- TASK DETAILS -
I'd like every entry transcribed word for word, with no pictures.

++++ DATA TO PROCESS ++++

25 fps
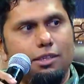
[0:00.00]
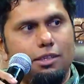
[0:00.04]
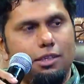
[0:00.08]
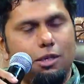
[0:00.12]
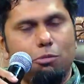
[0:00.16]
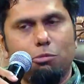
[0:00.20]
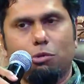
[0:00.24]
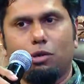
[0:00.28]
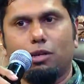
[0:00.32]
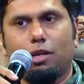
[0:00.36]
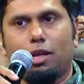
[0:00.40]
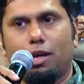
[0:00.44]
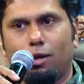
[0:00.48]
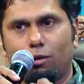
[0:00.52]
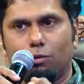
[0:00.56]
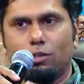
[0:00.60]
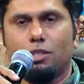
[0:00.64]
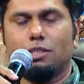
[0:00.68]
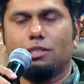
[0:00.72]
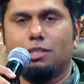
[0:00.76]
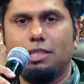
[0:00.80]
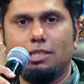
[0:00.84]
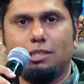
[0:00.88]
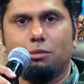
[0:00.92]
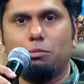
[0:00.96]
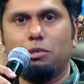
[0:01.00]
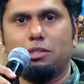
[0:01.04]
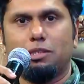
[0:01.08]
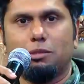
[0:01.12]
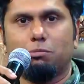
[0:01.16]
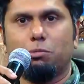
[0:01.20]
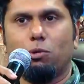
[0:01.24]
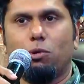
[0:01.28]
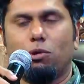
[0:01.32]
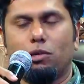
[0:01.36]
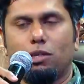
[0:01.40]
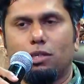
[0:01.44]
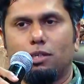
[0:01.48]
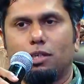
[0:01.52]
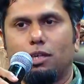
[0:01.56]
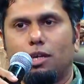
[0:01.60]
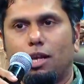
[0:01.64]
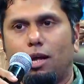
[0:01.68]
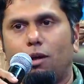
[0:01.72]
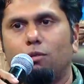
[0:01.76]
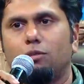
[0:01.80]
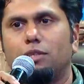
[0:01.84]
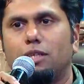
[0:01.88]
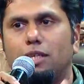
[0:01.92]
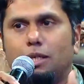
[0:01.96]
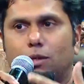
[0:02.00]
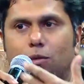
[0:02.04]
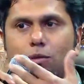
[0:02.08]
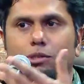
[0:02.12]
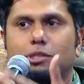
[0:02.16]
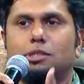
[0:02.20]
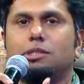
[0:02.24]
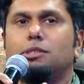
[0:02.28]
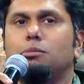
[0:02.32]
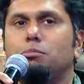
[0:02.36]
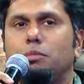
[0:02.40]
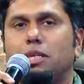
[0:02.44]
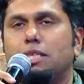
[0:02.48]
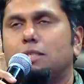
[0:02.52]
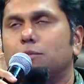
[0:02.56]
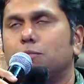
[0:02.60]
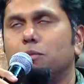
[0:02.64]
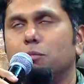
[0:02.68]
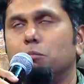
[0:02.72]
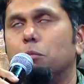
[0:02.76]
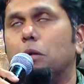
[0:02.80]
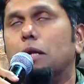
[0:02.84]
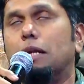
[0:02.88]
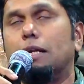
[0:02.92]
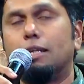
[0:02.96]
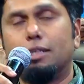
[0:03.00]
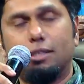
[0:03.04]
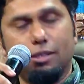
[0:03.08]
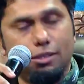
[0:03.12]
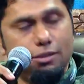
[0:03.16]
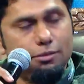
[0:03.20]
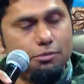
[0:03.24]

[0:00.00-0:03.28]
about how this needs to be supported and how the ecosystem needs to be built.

++++

- ANSWER TO THIS EXERCISE -
25 fps
[0:00.00]
[0:00.04]
[0:00.08]
[0:00.12]
[0:00.16]
[0:00.20]
[0:00.24]
[0:00.28]
[0:00.32]
[0:00.36]
[0:00.40]
[0:00.44]
[0:00.48]
[0:00.52]
[0:00.56]
[0:00.60]
[0:00.64]
[0:00.68]
[0:00.72]
[0:00.76]
[0:00.80]
[0:00.84]
[0:00.88]
[0:00.92]
[0:00.96]
[0:01.00]
[0:01.04]
[0:01.08]
[0:01.12]
[0:01.16]
[0:01.20]
[0:01.24]
[0:01.28]
[0:01.32]
[0:01.36]
[0:01.40]
[0:01.44]
[0:01.48]
[0:01.52]
[0:01.56]
[0:01.60]
[0:01.64]
[0:01.68]
[0:01.72]
[0:01.76]
[0:01.80]
[0:01.84]
[0:01.88]
[0:01.92]
[0:01.96]
[0:02.00]
[0:02.04]
[0:02.08]
[0:02.12]
[0:02.16]
[0:02.20]
[0:02.24]
[0:02.28]
[0:02.32]
[0:02.36]
[0:02.40]
[0:02.44]
[0:02.48]
[0:02.52]
[0:02.56]
[0:02.60]
[0:02.64]
[0:02.68]
[0:02.72]
[0:02.76]
[0:02.80]
[0:02.84]
[0:02.88]
[0:02.92]
[0:02.96]
[0:03.00]
[0:03.04]
[0:03.08]
[0:03.12]
[0:03.16]
[0:03.20]
[0:03.24]

[0:00.00-0:03.28]
about how this needs to be supported and how the ecosystem needs to be built.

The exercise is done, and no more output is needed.